The plans would allow Keeneland to collect revenues from Instant Racing machines without locating a casino on the grounds of its Lexington racetrack and auction facility. The racing commission passed rules allowing for the operation of the devices – which resemble slot machines – in 2010, and since then, two tracks, Ellis Park in Henderson and Kentucky Downs in Franklin, have opened Instant Racing parlors.
Under the plan, Keeneland would bulldoze Thunder Ridge and build a new track nearly 100 miles away in Corbin, near the Tennessee border. The track would conduct approximately “12 to 14” race dates for Quarter Horses during the summer, Thomason said, while the Instant Racing parlor would operate perhaps 300 machines.

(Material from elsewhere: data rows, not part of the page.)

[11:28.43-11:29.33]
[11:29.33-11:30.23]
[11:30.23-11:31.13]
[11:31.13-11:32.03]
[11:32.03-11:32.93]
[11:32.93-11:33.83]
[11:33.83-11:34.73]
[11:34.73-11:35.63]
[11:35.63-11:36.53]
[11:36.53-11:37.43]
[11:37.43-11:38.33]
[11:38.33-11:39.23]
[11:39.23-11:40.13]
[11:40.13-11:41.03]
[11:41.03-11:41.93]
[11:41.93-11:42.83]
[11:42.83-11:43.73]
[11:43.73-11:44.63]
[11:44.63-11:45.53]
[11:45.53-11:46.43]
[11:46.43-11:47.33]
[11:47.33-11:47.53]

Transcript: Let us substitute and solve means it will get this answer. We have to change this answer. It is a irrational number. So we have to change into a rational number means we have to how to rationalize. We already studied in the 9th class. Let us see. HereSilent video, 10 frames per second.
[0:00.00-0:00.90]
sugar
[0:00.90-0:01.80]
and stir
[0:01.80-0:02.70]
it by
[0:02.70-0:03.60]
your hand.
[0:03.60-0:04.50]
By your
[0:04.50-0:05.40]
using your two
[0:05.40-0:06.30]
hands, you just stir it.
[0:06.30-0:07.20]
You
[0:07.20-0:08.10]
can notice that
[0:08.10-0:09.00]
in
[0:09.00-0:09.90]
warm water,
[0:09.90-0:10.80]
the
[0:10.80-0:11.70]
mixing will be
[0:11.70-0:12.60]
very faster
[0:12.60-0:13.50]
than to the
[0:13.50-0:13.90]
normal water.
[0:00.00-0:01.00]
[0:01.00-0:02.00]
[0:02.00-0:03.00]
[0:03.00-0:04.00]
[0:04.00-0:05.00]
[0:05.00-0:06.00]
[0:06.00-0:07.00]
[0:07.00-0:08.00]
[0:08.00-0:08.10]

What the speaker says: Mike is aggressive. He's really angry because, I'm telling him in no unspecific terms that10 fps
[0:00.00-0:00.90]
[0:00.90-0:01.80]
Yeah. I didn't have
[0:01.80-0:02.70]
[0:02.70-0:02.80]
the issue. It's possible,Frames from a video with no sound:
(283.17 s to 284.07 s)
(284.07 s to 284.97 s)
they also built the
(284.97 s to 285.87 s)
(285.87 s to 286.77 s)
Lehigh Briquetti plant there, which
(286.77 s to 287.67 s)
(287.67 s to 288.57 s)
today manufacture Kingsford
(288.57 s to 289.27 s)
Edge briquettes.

Thomason said that plans for the facility have yet to be formally adopted, and he said that Keeneland did not know how much it would spend on the facility. Thomason also declined to discuss the structure of the partnership with Full House Resorts, which operates a casino in Rising Sun, Ind., near the Cincinnati metropolitan area.
Instant Racing machines use the results of previously run horse races to generate random numbers determining payouts to players. The machines at Kentucky Downs and Ellis Park have been averaging approximately $15 million in bets each month, according to figures from the Kentucky Horse Racing Commission.
Tracks receive approximately 6.5 percent of the handle through the machines, with additional disbursements for purses and the state. Through January, with 17 months of results for the machines at Kentucky Downs and five months of results at Ellis Park, the two tracks have earned $16.5 million from the machines and distributed $2.5 million in purses and breeders awards, according to racing commission figures.
The purchase of Thunder Ridge would also give Keeneland an additional racing license at a time when the state legislature is weighing several proposals to authorize casinos in the state. If a bill passes, racetrack license holders are expected to have the inside track in the competition to award casino licenses, though a proposal recently offered by Gov. Steve Beshear did not grant the racing industry any casino-license guarantees.
On Friday, a legislator introduced a bill that would legalize Instant Racing machines, but it was questionable whether the bill would be passed during the abbreviated 2013 sessions. Senate Majority Leader Damon Thayer, who called himself a supporter of the machines, said that the bill will “face an uphill battle” during the session, in part because of the ongoing court challenge.
“Our policy in the Senate is to stay away from issues that are actively being pursued in the court system,” Thayer said on Friday.
The court challenge was launched by the Family Foundation of Kentucky. The group contends that the machines violate a state constitutional prohibition on casino gambling. In 2010, a court ruled that the racing commission was within its power to authorize and regulate the machines, but that ruling was dismissed by a higher court on the grounds that the Family Foundation was unable to collect evidence to support its case prior to the lower court ruling on the matter. Earlier this year, the Kentucky Supreme Court agreed to review the lower-court ruling, at the request of Kentucky racetracks and Gov. Beshear.